◆ Material supplied:

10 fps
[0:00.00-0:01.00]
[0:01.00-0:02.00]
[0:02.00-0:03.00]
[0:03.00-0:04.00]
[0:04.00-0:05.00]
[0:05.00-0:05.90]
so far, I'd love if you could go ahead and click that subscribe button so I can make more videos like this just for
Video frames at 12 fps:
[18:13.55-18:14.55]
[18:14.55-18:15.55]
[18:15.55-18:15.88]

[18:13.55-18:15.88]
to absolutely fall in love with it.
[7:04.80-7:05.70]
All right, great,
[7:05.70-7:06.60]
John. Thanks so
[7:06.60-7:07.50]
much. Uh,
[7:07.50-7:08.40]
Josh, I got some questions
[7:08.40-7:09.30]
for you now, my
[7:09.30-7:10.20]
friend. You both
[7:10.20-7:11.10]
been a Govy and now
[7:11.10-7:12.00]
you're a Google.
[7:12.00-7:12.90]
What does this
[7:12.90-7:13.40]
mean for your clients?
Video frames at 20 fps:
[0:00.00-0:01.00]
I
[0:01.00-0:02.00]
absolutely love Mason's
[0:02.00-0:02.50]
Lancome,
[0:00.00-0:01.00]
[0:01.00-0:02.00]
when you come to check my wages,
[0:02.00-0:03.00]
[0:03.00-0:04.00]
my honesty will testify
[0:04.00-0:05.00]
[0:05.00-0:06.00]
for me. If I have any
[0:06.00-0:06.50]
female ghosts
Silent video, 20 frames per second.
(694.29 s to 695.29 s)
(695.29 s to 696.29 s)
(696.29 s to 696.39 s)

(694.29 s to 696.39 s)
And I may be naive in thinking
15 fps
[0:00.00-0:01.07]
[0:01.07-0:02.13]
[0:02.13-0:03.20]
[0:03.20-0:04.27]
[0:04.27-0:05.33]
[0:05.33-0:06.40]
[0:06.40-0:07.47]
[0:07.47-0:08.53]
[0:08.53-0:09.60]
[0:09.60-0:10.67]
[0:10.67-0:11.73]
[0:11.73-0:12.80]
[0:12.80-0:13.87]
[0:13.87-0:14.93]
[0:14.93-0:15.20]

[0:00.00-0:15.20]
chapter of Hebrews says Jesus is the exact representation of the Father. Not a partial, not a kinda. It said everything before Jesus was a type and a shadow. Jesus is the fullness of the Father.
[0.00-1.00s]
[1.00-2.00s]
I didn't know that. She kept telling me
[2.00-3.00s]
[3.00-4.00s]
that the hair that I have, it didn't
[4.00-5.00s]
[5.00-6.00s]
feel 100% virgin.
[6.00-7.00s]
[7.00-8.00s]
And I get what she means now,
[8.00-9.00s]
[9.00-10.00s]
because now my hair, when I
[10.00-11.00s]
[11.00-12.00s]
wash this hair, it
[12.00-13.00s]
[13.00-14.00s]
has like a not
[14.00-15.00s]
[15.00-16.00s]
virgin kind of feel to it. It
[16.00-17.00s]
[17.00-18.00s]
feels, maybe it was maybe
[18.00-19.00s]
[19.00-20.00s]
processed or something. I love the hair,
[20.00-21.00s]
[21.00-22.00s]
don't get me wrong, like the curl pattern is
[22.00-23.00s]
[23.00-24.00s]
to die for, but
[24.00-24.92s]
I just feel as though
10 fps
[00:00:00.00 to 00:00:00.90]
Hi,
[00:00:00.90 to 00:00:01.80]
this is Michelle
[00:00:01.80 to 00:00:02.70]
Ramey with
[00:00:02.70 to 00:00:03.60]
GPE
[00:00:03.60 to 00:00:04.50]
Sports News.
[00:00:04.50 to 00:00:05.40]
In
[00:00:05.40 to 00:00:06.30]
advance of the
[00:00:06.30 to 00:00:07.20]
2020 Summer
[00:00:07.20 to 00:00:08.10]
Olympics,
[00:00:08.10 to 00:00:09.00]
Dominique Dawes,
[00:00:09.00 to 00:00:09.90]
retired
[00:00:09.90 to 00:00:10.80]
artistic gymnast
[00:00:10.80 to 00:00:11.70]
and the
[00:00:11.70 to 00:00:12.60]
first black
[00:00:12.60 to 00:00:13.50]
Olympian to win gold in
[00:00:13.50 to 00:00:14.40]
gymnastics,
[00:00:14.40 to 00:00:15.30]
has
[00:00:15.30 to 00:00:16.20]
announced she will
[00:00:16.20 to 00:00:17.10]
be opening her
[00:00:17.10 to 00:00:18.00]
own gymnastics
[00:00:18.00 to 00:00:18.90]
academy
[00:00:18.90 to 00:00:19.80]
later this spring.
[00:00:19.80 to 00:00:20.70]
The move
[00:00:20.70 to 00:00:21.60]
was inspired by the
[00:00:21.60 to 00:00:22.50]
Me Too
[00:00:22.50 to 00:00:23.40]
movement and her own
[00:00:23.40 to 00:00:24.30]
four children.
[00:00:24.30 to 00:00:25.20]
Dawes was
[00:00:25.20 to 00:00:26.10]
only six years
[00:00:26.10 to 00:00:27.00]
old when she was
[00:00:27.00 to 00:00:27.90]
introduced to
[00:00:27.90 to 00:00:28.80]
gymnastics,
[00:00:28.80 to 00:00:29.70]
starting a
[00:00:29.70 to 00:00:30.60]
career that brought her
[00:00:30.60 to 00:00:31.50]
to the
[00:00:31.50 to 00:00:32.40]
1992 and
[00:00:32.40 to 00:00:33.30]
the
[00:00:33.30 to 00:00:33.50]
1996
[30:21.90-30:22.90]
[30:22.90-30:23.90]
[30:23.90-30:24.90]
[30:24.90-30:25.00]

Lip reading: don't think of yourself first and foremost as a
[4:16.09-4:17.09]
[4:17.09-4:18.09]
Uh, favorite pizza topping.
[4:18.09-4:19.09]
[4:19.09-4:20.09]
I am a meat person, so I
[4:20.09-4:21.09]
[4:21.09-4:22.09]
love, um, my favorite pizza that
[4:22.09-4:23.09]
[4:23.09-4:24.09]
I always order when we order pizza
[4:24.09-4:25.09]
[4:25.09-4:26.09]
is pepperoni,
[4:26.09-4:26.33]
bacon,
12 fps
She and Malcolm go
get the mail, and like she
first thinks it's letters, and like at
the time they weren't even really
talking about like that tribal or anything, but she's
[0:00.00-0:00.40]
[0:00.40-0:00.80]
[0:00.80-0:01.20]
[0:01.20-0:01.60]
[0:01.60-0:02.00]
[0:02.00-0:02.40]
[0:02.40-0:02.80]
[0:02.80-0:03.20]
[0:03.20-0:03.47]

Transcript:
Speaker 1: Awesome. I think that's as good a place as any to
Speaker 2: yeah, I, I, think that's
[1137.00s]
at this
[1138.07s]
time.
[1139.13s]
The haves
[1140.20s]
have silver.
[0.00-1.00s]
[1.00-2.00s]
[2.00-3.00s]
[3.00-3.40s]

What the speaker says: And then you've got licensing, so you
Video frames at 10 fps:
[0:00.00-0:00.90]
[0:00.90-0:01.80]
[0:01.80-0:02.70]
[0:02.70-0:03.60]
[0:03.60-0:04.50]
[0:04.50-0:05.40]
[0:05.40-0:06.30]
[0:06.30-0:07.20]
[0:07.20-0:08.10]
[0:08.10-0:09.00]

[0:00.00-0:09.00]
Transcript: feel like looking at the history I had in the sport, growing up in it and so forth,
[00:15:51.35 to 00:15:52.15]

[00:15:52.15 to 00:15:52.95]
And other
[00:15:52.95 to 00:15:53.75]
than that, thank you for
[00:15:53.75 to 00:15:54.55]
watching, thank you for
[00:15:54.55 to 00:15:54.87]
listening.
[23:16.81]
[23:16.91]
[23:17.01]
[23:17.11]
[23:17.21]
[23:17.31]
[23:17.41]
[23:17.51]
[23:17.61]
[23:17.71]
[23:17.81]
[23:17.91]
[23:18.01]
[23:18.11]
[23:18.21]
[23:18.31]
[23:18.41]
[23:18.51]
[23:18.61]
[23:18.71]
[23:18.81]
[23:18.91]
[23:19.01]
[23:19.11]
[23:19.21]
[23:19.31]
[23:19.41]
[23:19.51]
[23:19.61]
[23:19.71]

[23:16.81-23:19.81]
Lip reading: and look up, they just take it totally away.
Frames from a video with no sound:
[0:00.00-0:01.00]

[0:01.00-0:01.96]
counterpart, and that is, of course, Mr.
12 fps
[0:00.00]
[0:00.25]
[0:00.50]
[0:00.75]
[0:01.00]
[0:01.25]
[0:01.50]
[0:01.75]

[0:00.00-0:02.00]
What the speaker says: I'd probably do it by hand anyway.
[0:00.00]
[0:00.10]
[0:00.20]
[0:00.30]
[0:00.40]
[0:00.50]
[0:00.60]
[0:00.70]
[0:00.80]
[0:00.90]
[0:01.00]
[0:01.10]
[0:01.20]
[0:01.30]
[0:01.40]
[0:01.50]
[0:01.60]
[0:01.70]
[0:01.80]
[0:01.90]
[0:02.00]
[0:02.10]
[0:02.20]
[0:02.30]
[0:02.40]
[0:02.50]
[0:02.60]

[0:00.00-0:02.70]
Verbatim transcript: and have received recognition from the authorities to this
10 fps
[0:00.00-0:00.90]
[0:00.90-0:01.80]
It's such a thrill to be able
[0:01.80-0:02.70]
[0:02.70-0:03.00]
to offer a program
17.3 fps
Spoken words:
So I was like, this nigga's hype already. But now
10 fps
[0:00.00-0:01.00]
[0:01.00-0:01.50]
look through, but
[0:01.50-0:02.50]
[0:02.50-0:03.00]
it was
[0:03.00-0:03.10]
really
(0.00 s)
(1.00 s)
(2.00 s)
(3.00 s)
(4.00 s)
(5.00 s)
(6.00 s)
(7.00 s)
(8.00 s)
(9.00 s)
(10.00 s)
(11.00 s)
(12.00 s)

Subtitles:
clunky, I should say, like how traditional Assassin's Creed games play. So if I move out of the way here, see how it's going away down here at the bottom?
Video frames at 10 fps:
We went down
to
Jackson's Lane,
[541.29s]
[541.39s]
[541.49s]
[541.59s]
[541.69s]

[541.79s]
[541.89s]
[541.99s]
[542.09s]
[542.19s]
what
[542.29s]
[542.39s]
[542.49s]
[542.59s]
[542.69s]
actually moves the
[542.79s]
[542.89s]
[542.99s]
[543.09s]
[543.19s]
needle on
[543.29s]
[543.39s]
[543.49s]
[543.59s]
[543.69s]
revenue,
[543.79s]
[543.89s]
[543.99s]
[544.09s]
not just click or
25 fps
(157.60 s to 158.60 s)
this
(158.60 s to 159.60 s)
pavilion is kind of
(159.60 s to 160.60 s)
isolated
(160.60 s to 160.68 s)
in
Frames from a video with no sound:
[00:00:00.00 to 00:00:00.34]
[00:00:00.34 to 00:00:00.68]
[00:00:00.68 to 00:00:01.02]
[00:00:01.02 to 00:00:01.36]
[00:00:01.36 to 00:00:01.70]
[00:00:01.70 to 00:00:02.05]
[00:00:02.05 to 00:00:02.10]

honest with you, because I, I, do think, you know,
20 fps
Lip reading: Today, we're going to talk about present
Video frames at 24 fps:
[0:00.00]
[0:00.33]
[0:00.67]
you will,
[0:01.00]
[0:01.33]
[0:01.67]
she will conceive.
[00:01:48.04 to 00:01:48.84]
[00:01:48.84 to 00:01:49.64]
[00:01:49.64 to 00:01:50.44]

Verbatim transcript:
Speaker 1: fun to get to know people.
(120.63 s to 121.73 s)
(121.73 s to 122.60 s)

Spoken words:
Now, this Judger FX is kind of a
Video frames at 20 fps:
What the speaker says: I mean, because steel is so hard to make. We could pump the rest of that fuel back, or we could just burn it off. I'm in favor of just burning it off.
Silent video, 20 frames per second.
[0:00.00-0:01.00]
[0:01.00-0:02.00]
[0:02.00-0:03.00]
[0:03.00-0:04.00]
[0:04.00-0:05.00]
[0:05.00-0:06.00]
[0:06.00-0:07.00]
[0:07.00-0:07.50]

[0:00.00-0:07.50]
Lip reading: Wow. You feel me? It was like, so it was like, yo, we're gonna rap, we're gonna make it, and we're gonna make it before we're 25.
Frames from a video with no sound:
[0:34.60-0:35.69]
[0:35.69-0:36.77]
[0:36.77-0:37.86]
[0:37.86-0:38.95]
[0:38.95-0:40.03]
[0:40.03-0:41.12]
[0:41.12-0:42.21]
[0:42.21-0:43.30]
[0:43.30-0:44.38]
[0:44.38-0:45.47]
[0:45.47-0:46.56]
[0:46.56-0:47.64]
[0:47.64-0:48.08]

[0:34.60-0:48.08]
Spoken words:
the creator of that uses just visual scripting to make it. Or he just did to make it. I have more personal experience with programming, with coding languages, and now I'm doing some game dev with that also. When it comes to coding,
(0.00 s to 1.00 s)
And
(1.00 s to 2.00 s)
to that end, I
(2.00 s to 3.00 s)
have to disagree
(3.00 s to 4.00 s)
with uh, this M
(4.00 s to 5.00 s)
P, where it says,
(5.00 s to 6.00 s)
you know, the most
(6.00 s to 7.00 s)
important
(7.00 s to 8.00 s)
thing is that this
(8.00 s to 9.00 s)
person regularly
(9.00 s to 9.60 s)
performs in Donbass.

◆ Task brief: Once you have read the records above, say how many of their lines contain the word "reading", giving only that figure.

◆ Answer section: 4